Vom 1. bis 3. Mai 2026 fand in Berlin die Zweite Berliner Buchmesse für russischsprachige Literatur statt. Die Großveranstaltung zog etwa viertausend Besucher an und vereinte 25 Buch- und 15 Zeitschriftenverlage sowie zahlreiche gemeinnützige Organisationen, die mit der russischsprachigen Community arbeiten.
Unter den Schlüsselpartnern der Messe war auch der Club Dialog e. V. vertreten, der als Mitveranstalter einer der bedeutendsten Diskussionen im Rahmen des Kulturprogramms auftrat. Am 1. Mai fand im zweiten Saal der Messe eine öffentliche Diskussion zum Thema „Queere Freude als Widerstand“ statt, die in Zusammenarbeit mit dem Club Dialog e. V. und Quarteera e. V. durchgeführt wurde. Der Moderator der Veranstaltung war Konstantin Kropotkin, und an der Diskussion nahmen Ilja Danischewski, Ewi Tschajka, Sascha Skotschilenko und Sascha Kasanzewa teil.

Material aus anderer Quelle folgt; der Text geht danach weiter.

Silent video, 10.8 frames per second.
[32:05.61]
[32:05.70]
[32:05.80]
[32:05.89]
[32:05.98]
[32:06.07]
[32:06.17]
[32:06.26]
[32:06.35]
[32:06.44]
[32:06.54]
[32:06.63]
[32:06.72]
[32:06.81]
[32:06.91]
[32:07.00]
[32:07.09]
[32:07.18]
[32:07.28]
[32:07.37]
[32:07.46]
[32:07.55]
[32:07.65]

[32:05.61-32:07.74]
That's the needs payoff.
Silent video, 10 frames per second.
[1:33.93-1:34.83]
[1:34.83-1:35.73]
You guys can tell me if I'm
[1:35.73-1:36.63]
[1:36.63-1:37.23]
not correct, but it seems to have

Im Mittelpunkt der Diskussion stand die Frage: Was bedeutet Freude in einer Welt, in der queere Menschen mit Diskriminierung und Druck konfrontiert sind? Die Teilnehmer kamen zu dem Schluss, dass das Streben nach Glück, Freundschaft, Liebe und Kreativität nicht nur persönliche Erfahrungen sind, sondern auch eine wichtige Form des kulturellen und politischen Widerstands darstellen, die es ermöglicht, Würde zu bewahren.
Besonders hervorzuheben ist, dass die Diskussion mit Simultandolmetschen ins Deutsche stattfand, was ihre Bedeutung für ein internationales Publikum unterstrich. Die Veranstaltung wurde von der Friedrich-Ebert-Stiftung unterstützt.

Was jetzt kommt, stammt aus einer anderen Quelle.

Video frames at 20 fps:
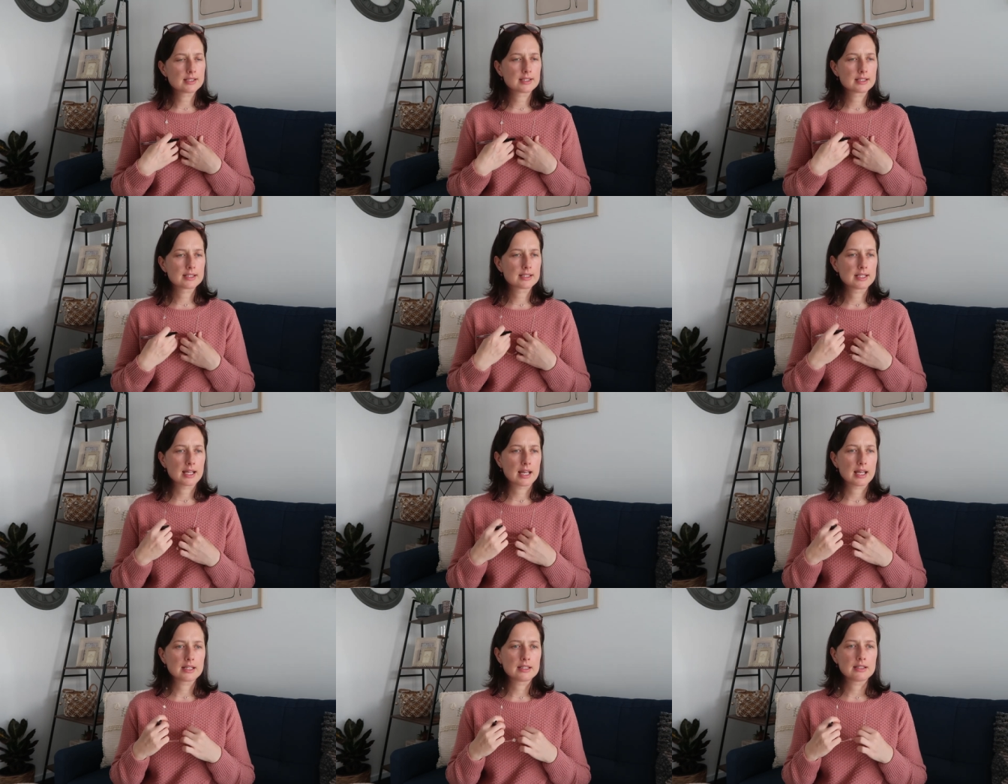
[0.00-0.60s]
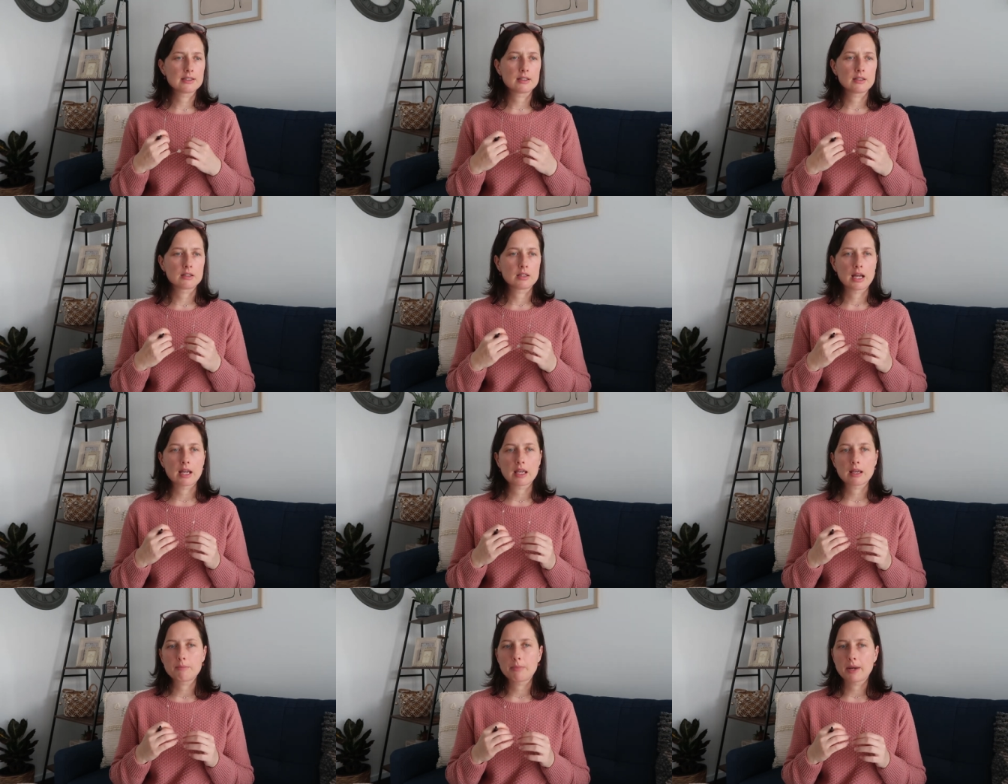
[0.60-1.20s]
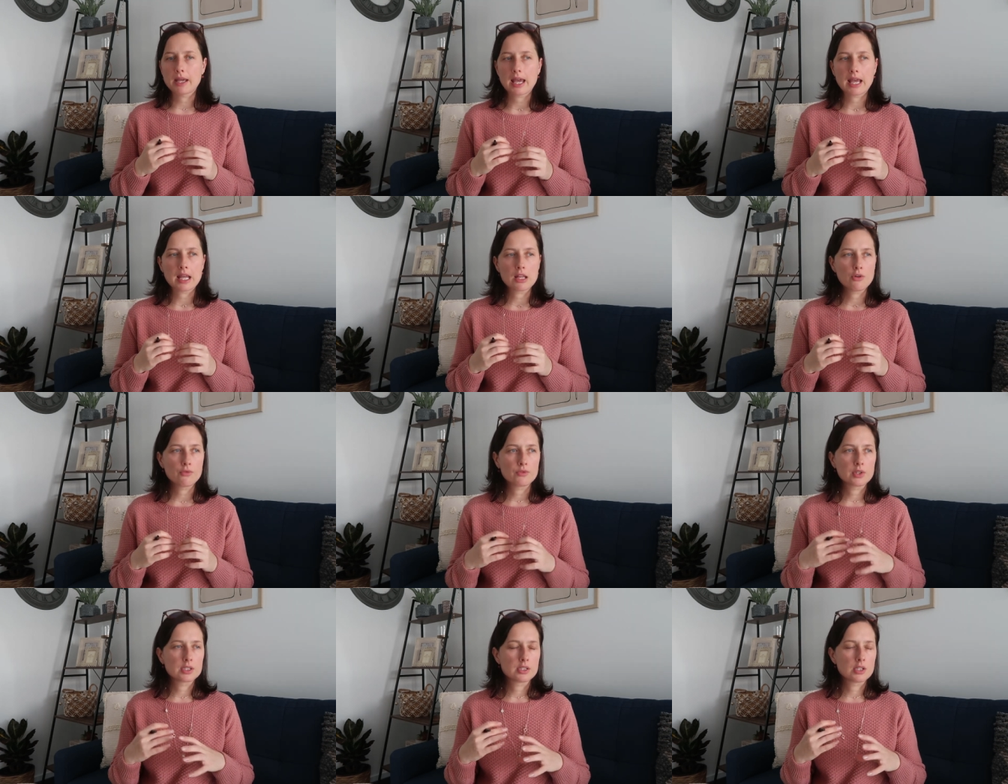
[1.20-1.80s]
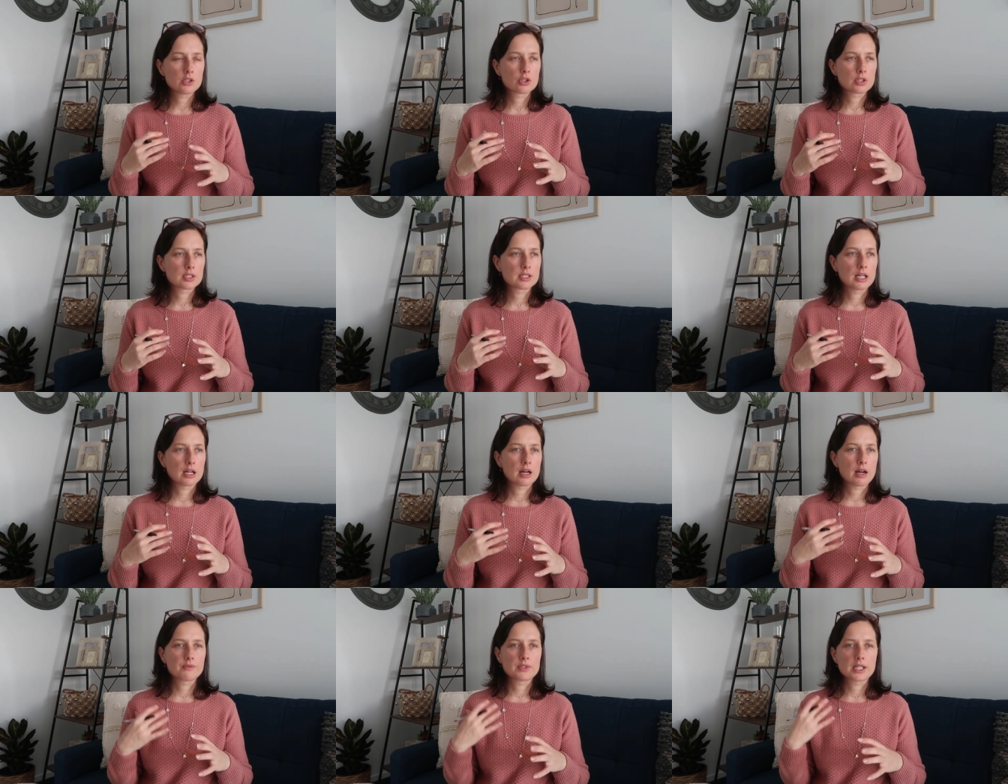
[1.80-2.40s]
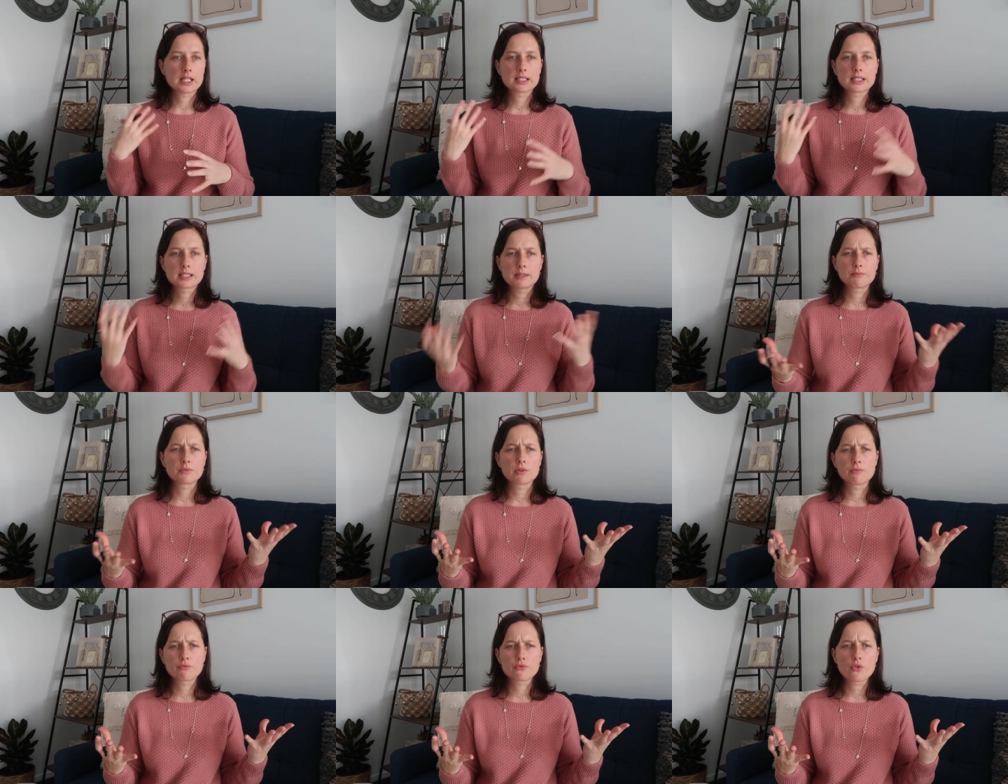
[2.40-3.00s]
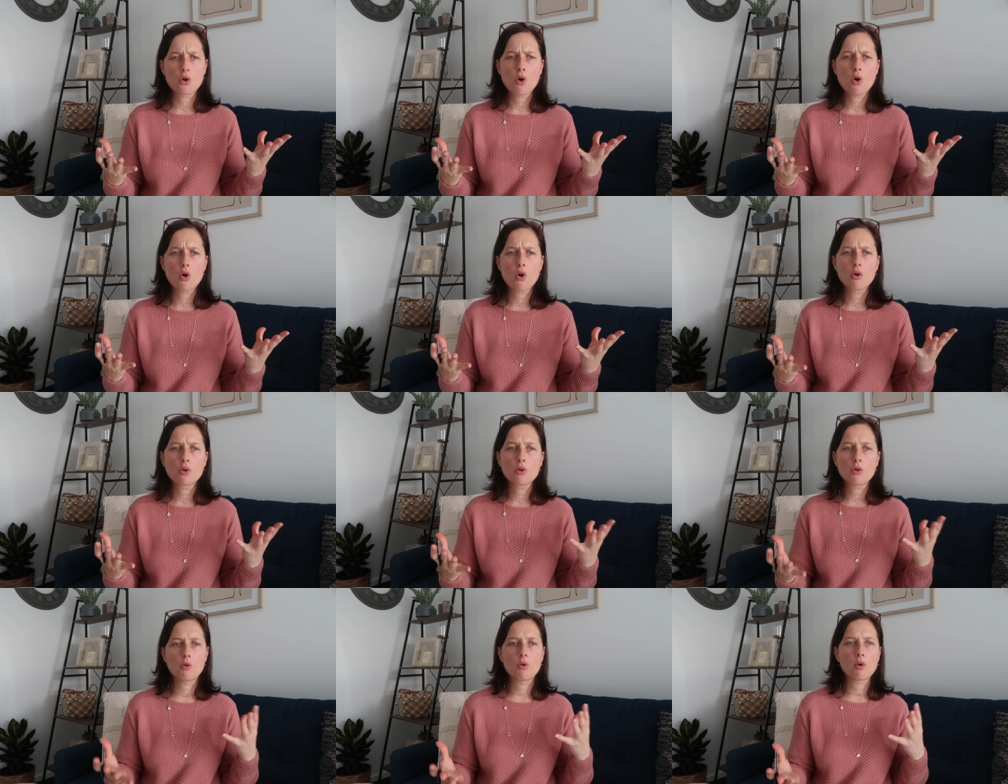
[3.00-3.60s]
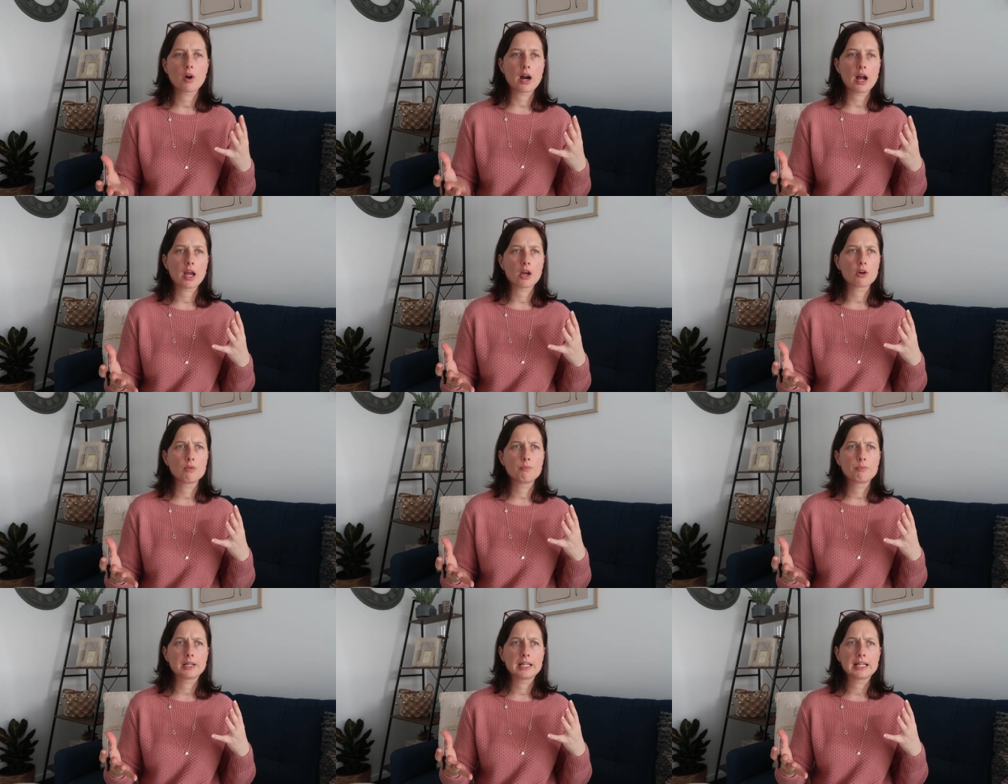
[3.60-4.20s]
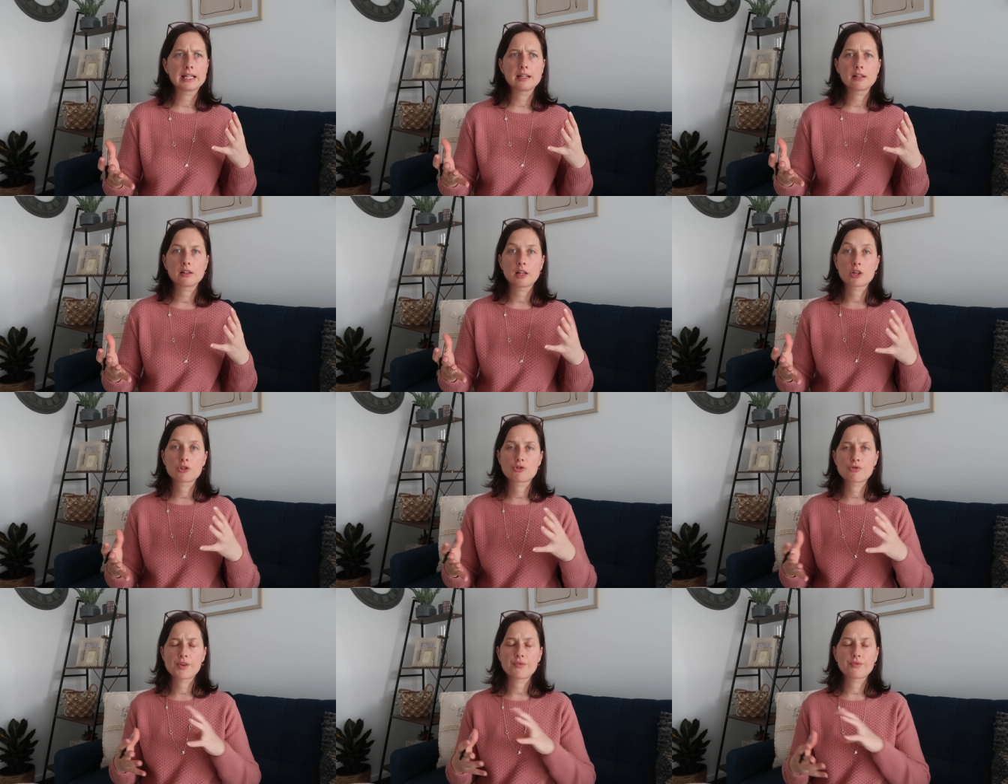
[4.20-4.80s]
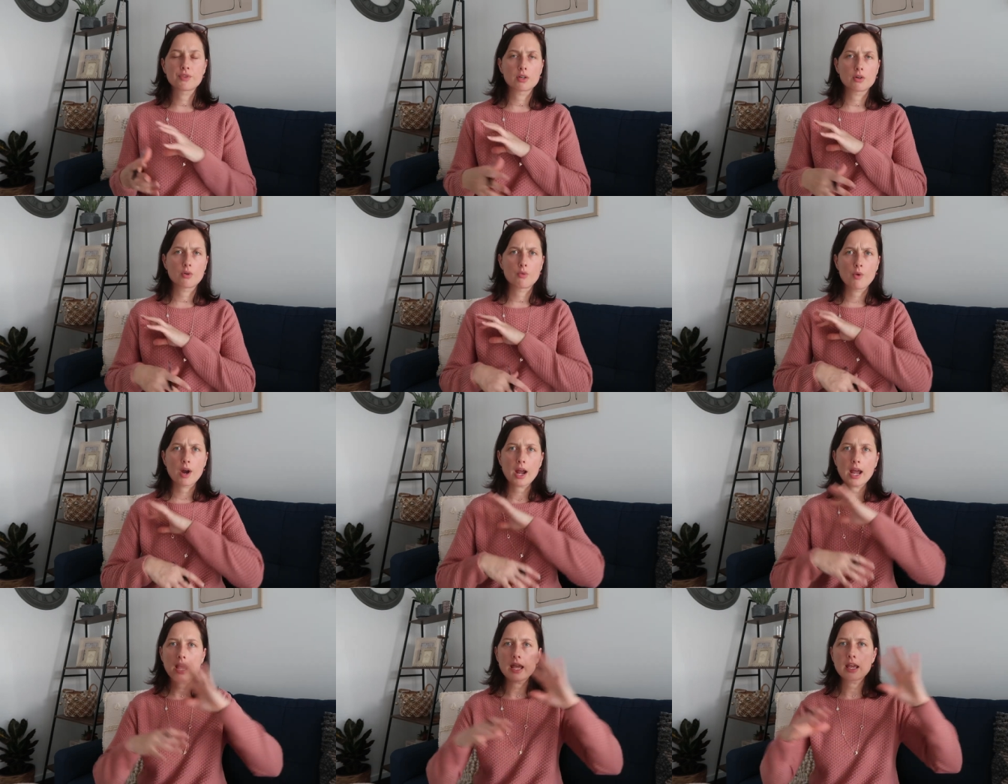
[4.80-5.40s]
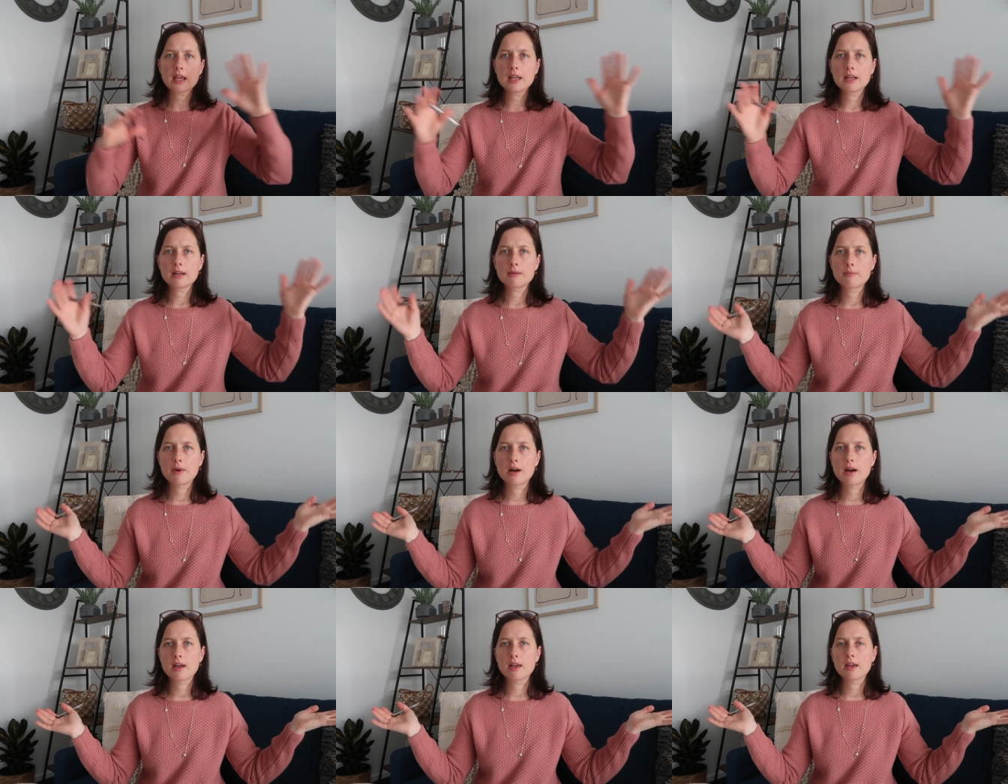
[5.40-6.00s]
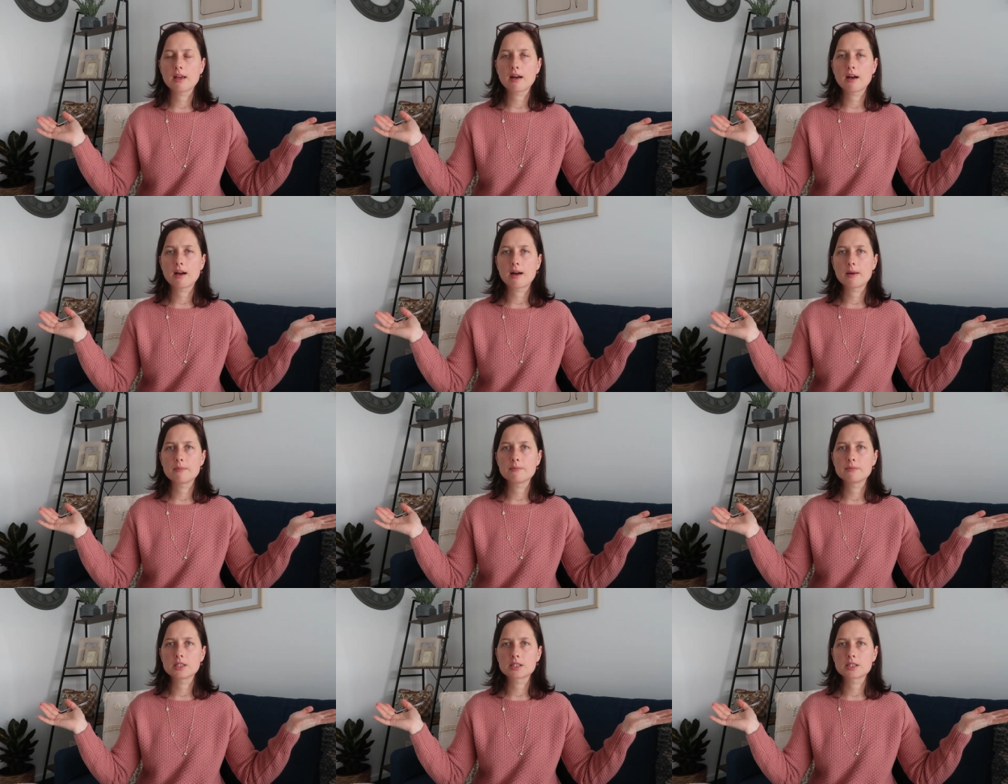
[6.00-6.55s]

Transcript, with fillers: said like by any of the teachers that I've done something wrong or I completely like drifted away in my um,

Die Diskussion mit Unterstützung des Club Dialog e. V. wurde zu einer der wichtigsten Plattformen, auf der aktuelle soziale und kulturelle Themen erörtert wurden – und spiegelt damit den Willen der Organisatoren wider, das Programm so lebendig, modern und offen für den Dialog zu verschiedenen Themen wie möglich zu gestalten.